*PROMPT*. Transcribe all of the records, leaving out any pictures.

Collected data entries:
========

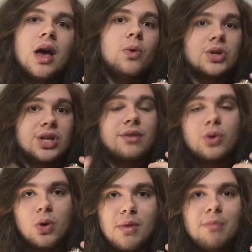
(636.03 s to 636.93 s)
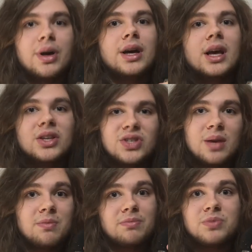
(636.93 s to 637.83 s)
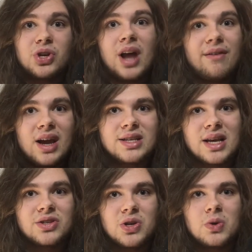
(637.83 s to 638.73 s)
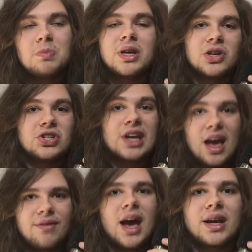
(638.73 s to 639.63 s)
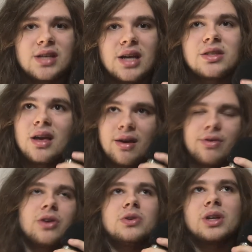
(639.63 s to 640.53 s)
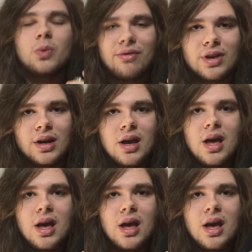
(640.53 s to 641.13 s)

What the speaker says: which, if you remember, Steam should have access to because you gave it access if you're using WiVRn.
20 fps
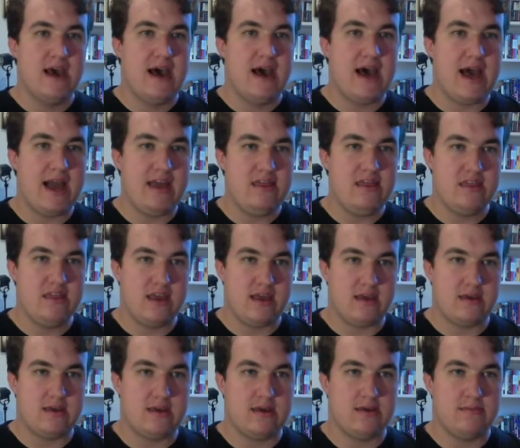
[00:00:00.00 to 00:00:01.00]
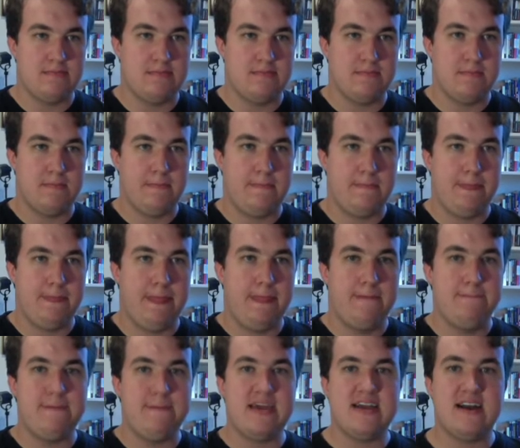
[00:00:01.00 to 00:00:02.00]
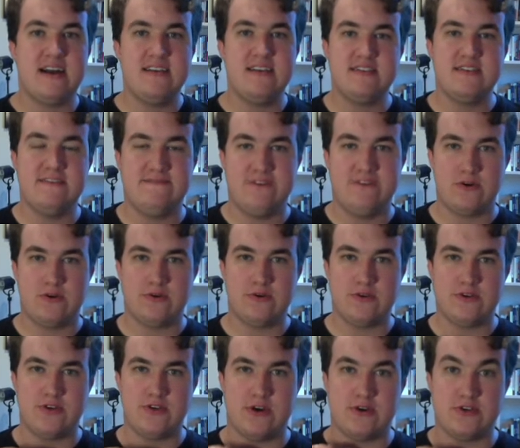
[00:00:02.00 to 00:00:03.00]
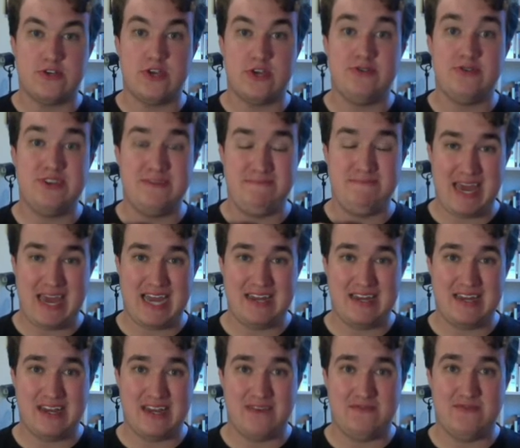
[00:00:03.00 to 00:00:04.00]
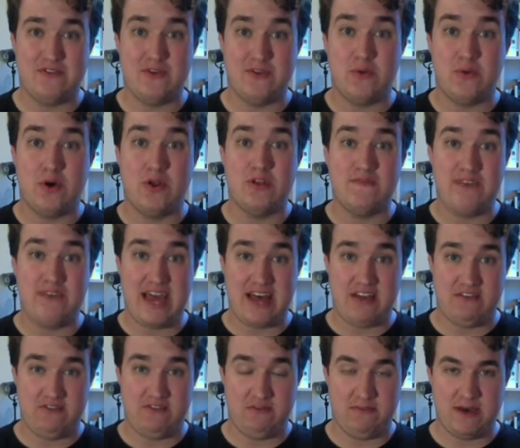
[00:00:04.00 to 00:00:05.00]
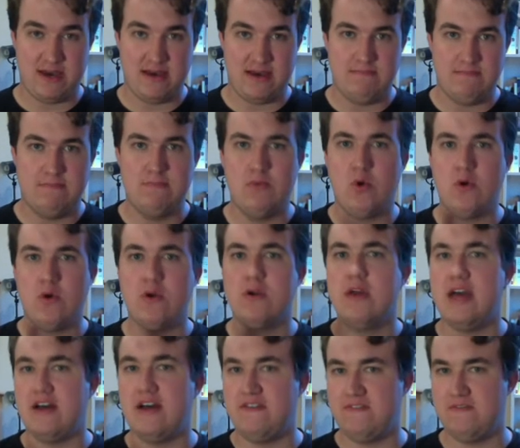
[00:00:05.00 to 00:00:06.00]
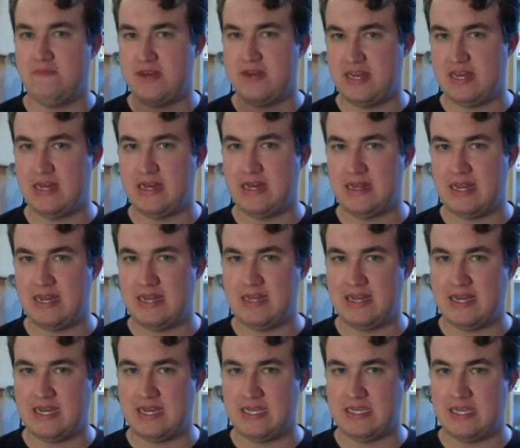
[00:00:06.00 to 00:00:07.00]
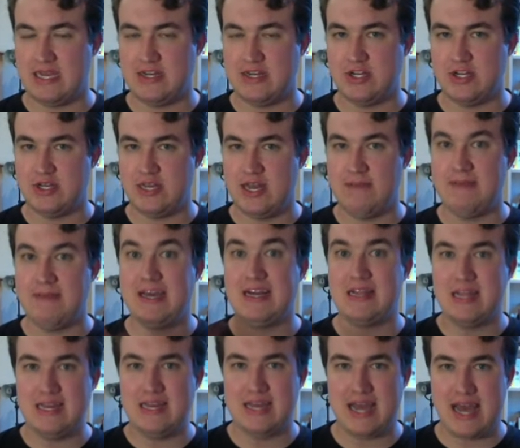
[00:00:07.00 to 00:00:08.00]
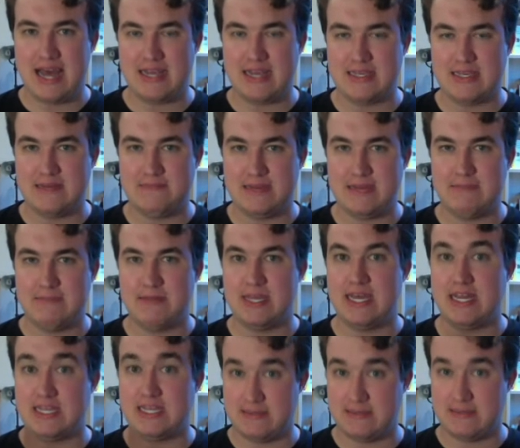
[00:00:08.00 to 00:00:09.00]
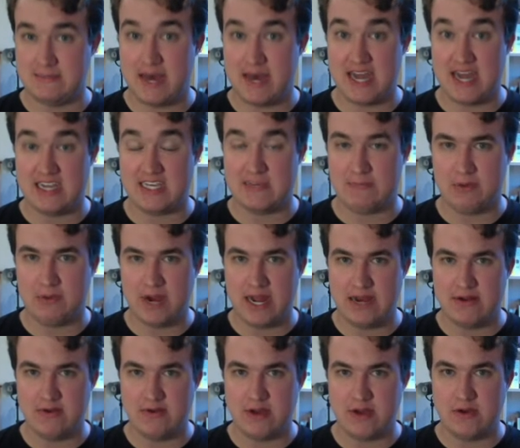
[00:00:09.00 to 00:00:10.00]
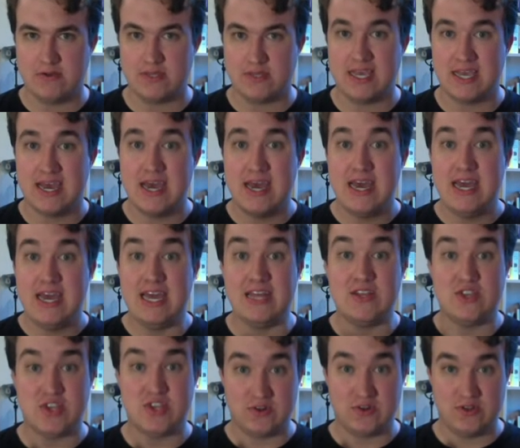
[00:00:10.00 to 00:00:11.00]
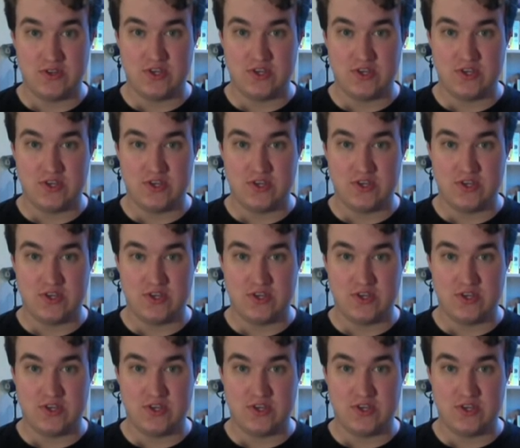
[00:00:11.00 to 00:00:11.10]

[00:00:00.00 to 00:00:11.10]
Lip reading: I think, because the vocals are so demanding for the role of Elphaba, more Elphaba than Glinda, essentially. I mean, Glinda has to be able to hit some high soprano notes in certain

========

*RESPONSE AREA*.
(636.03 s to 636.93 s)
(636.93 s to 637.83 s)
(637.83 s to 638.73 s)
(638.73 s to 639.63 s)
(639.63 s to 640.53 s)
(640.53 s to 641.13 s)

What the speaker says: which, if you remember, Steam should have access to because you gave it access if you're using WiVRn.
20 fps
[00:00:00.00 to 00:00:01.00]
[00:00:01.00 to 00:00:02.00]
[00:00:02.00 to 00:00:03.00]
[00:00:03.00 to 00:00:04.00]
[00:00:04.00 to 00:00:05.00]
[00:00:05.00 to 00:00:06.00]
[00:00:06.00 to 00:00:07.00]
[00:00:07.00 to 00:00:08.00]
[00:00:08.00 to 00:00:09.00]
[00:00:09.00 to 00:00:10.00]
[00:00:10.00 to 00:00:11.00]
[00:00:11.00 to 00:00:11.10]

[00:00:00.00 to 00:00:11.10]
Lip reading: I think, because the vocals are so demanding for the role of Elphaba, more Elphaba than Glinda, essentially. I mean, Glinda has to be able to hit some high soprano notes in certain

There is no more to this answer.